[Data excerpts]
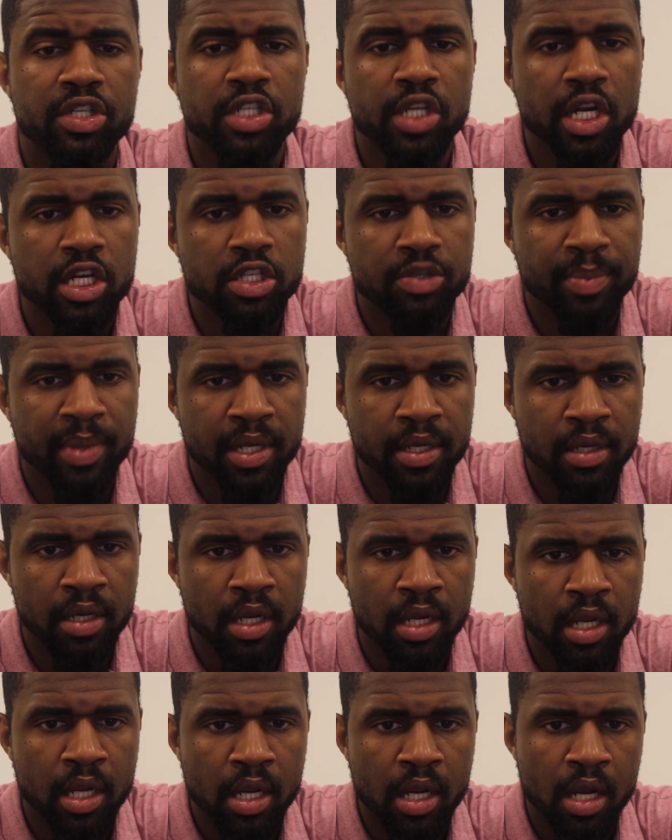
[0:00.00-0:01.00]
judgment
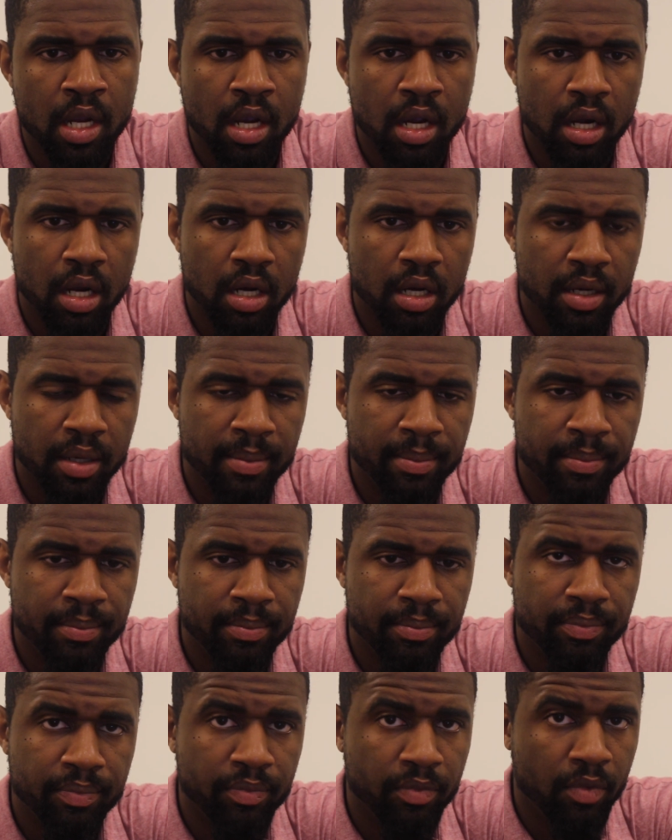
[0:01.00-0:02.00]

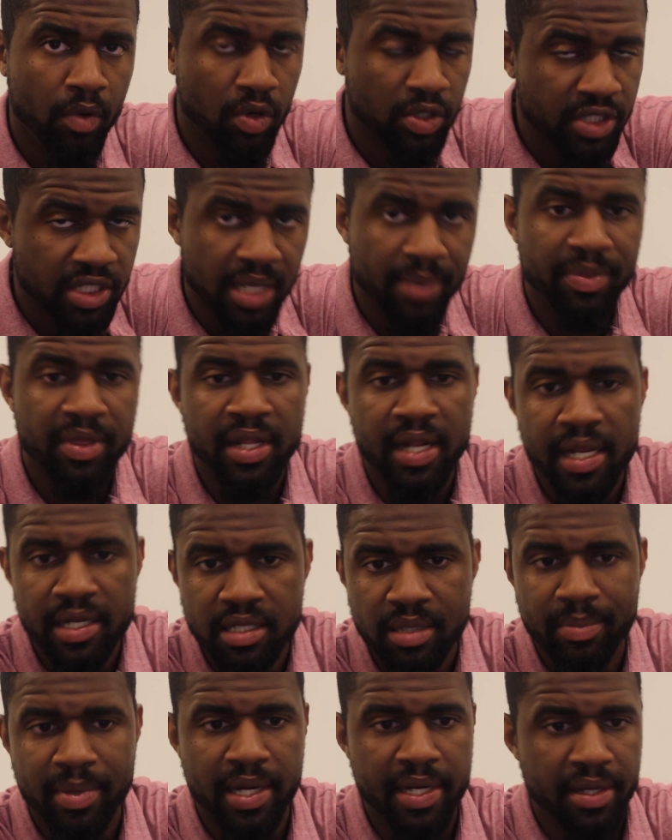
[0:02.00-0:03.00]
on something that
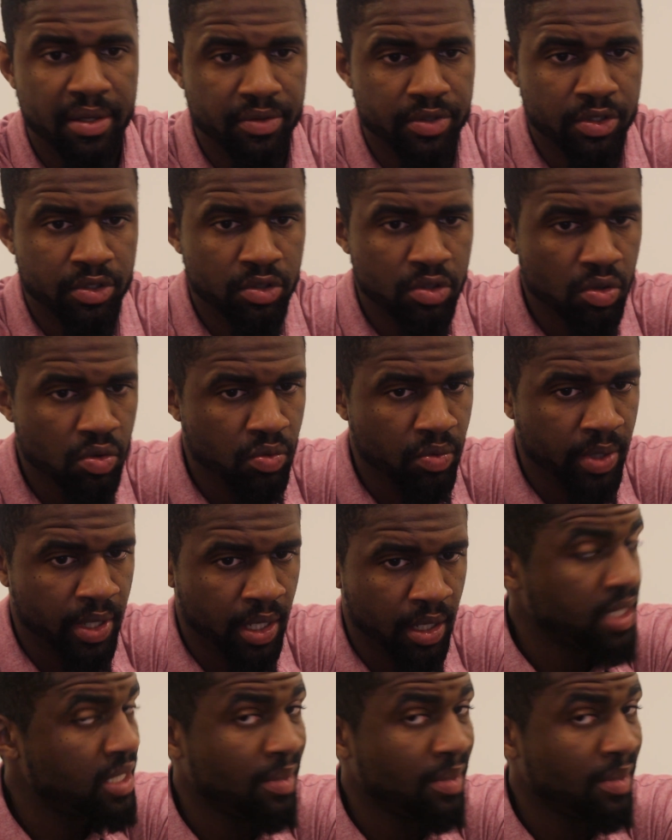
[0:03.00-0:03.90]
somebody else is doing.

- Exercise instructions -
Pictures stay out; reproduce every line of the records exactly.

- Exercise solution -
[0:00.00-0:01.00]
judgment
[0:01.00-0:02.00]

[0:02.00-0:03.00]
on something that
[0:03.00-0:03.90]
somebody else is doing.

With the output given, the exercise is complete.